CHERIoT inherits all the above benefits. However, because CHERIoT allows manipulating the status of the interrupt through a function call (and function return), by encoding the interrupt type of the callee in the otype of the calling sentry and the interrupt type of the caller in the otype of the return-to-caller sentry, the following attack can occur: A caller calling an interrupt-disabling callee X can set the return address of the callee to be the same interrupt-disabling sentry to X. This means, the callee, on return will call itself all the while operating with interrupts disabled. This will lead to infinite repeated calls to X with interrupts disabled, violating availability.
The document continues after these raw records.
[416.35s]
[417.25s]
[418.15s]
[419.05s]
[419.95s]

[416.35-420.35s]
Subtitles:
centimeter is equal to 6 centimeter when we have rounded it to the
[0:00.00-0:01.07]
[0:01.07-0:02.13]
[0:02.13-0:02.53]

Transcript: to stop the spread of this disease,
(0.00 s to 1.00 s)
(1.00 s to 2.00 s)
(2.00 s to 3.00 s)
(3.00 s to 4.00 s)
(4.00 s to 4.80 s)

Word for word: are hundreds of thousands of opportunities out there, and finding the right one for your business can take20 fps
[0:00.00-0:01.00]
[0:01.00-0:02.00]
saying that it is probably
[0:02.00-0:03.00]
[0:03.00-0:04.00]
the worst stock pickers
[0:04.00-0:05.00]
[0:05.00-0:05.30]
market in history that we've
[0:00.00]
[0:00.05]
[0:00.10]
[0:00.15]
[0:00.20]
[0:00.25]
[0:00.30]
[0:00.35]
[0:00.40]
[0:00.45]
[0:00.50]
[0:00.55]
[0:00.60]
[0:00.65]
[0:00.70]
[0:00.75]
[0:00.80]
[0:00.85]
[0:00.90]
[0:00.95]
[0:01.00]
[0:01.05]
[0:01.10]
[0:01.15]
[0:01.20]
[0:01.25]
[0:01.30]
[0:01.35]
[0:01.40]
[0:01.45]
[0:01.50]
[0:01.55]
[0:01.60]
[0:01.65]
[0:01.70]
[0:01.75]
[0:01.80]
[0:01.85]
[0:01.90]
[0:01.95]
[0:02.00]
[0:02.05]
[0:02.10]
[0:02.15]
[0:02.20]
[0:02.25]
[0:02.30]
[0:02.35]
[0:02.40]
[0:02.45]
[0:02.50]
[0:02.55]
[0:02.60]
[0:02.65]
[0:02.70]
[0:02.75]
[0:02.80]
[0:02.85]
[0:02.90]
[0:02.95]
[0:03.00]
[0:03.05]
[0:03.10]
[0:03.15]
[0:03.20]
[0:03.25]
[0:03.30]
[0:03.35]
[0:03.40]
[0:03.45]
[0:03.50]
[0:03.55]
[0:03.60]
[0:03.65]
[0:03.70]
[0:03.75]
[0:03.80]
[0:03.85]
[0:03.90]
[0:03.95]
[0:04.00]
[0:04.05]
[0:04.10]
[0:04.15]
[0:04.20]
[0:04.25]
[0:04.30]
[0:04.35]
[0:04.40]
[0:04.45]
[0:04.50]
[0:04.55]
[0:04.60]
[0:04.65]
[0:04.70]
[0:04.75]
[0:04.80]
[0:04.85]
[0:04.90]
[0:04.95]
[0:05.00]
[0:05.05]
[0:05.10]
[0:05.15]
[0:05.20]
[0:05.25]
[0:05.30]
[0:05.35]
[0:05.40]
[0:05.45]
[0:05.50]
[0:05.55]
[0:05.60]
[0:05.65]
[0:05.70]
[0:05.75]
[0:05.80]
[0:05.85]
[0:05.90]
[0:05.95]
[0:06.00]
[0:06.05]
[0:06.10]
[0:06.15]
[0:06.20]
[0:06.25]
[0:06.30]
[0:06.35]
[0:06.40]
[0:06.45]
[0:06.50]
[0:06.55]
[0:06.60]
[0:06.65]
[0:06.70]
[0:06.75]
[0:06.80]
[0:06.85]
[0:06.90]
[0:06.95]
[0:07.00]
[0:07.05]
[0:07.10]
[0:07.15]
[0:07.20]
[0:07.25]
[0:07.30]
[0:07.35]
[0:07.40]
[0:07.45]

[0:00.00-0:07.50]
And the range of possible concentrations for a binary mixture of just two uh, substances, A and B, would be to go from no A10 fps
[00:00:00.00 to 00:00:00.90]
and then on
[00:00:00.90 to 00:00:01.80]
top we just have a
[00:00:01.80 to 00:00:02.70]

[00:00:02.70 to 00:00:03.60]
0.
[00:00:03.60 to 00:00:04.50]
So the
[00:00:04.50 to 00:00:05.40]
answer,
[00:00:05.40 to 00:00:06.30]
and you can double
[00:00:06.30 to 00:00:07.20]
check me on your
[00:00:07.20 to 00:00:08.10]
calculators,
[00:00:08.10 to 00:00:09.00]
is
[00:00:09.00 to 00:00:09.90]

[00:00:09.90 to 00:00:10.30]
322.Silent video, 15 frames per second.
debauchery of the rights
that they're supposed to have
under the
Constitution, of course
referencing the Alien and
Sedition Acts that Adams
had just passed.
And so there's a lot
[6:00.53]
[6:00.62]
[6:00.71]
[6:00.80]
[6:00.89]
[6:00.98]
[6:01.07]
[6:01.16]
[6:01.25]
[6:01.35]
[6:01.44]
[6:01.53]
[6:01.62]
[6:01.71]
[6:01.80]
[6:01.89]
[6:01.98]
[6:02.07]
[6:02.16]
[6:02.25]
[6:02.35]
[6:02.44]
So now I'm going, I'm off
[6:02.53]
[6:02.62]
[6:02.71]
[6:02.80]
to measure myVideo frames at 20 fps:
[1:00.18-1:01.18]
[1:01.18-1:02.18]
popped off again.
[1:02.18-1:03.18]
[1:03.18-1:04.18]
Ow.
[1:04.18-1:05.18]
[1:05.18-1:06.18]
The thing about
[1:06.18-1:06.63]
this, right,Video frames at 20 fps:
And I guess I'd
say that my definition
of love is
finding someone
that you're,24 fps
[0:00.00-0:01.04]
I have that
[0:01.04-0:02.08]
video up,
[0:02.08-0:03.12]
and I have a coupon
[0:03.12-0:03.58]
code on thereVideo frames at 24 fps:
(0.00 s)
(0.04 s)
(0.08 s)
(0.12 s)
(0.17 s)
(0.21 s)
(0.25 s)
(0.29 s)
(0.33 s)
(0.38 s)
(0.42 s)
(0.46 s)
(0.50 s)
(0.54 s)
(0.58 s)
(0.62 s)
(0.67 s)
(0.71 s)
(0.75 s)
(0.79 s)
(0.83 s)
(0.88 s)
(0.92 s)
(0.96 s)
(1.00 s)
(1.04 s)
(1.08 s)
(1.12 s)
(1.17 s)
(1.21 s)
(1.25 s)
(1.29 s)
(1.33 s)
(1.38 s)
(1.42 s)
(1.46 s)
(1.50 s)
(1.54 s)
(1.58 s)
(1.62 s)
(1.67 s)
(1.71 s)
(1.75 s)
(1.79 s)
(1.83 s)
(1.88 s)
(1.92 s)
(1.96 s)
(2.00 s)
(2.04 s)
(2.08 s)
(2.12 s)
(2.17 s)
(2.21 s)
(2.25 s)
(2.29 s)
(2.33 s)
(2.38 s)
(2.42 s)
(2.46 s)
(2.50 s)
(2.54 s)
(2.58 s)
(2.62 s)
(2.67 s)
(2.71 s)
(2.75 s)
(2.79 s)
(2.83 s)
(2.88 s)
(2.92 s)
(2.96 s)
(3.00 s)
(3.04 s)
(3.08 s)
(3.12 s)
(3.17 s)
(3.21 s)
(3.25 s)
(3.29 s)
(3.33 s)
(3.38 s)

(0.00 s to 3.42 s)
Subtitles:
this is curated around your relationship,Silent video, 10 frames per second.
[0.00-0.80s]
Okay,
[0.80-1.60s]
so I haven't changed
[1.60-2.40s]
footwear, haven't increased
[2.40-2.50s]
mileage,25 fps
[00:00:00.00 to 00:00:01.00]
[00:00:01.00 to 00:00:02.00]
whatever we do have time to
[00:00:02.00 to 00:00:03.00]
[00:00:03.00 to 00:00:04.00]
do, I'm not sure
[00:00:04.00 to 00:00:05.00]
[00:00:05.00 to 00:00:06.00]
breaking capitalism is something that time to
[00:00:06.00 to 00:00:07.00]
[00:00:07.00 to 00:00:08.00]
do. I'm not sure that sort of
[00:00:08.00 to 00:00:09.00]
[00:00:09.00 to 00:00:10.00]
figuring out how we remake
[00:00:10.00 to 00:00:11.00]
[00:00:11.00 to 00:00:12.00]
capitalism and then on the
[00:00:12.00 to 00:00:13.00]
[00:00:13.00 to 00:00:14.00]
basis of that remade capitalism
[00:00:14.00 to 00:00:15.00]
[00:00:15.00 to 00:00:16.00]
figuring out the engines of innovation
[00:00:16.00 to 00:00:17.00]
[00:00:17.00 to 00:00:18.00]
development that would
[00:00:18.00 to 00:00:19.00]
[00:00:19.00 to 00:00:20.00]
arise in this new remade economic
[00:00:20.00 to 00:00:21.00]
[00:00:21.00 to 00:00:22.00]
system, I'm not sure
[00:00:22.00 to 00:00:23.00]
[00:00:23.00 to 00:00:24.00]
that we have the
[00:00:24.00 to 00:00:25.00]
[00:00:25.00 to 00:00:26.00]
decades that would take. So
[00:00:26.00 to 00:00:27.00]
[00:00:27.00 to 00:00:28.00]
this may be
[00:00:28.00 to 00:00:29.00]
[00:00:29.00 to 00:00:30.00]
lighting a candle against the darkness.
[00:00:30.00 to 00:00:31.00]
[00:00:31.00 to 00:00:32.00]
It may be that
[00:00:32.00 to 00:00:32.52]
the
This attack can be prevented in CHERIoT by adding two new "backwards-edge" sentries and adding more checks on cjalr:

otype 4: Backwards-edge, interrupts-disabled sentry otype 5: Backwards-edge, interrupts-enabled sentry.

cjalr with a non-cnull link register always creates otype 4 or 5, i.e. backward sentries. (Currently it always creates otype 2 or 3 (forward explicit interrupt control sentries), so this is just a slightly different constant, but in the same place).

cs1 cd Used for Valid otypes
cra cnull Function return Return sentries only (4, 5)
not cra cnull Tail call to sentry Unsealed or interrupt inheriting forward sentry (0, 1)
any not cnull Function call Unsealed or interrupt inheriting forward sentry (0, 1)
any cra Function call Unsealed or forward sentries (0,1,2,3)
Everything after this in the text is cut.